Hällsjögruvan - the Hällsjö mine seems like a mining adventure taken out of a Wild West movie or some chaotic remains of an ancient civilization. You really need to fight your way through the dense forest that has regained this spot cleared by man, presumably during the mining bonanza in the 1950s. Everything just breathes speed and a sense of being very temporary. All buildings were made with very basic foundations and all structures were made with wood and the owners did not even care to bring in electricity - all equipment seems to have been driven with Diesel engines and on-site generators.

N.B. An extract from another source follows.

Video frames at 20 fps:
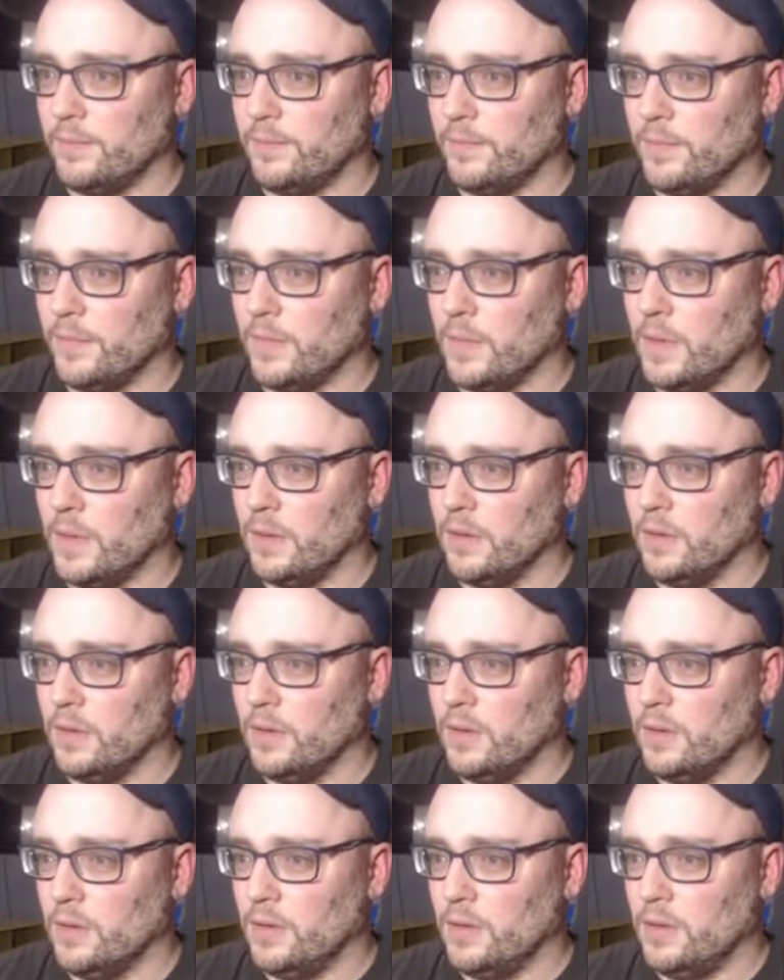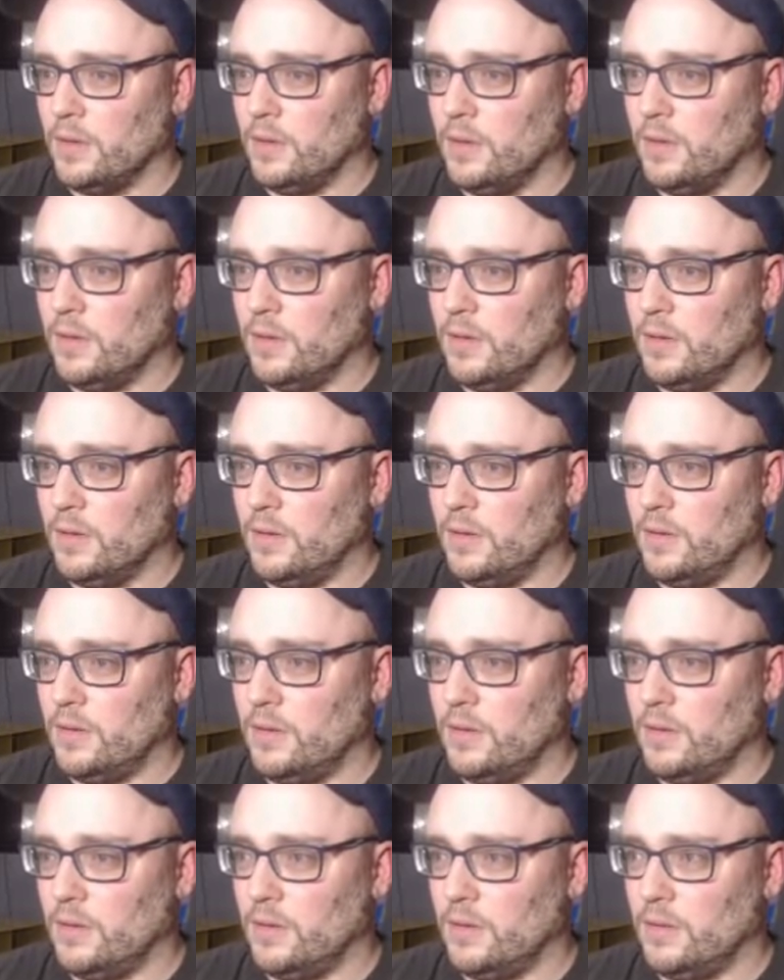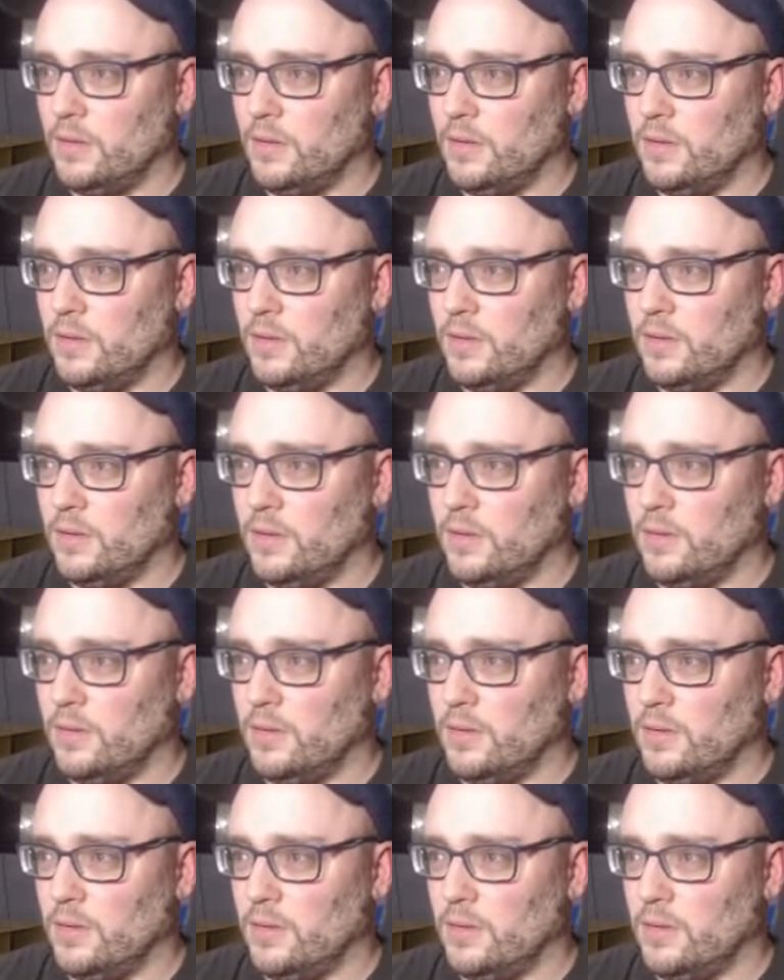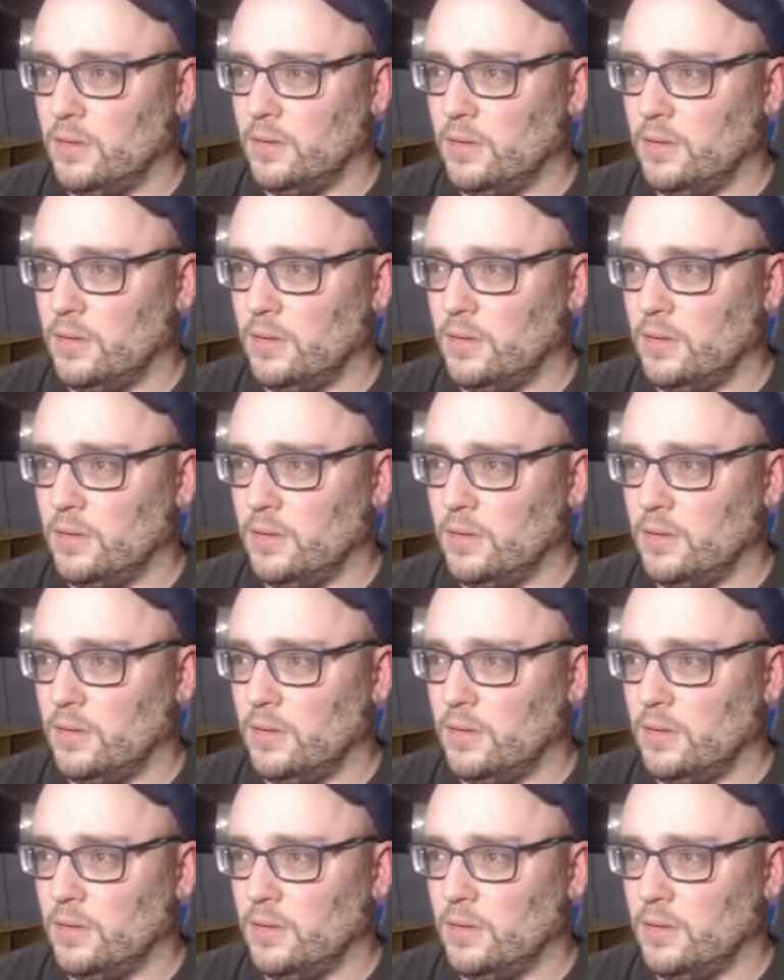No one is speaking in this clip.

The only thing I know about the site is that it closed already in 1962 so a guess is that a questionable outcome of the 70 meter deep mine together with the steeply falling ore prices in the early 1960s simply resulted in a vote in a board room somewhere, and wham - the place was doomed and everyone just left. A possible explanation why so much stuff was left could be that there were thoughts of resuming the operations in a later stage, but that later stage never came. The mining business went into a deep recession in the early 1960’s that killed the entire mining industry in mid-Sweden the following thrity years.
Really far away from anything, the site is just amazing in the ultimate sense of abandonment and the power of Mother Nature. Scattered around the water filled pit opening is a vast amount of diverse scrap and decomposed wood that no one ever cared about.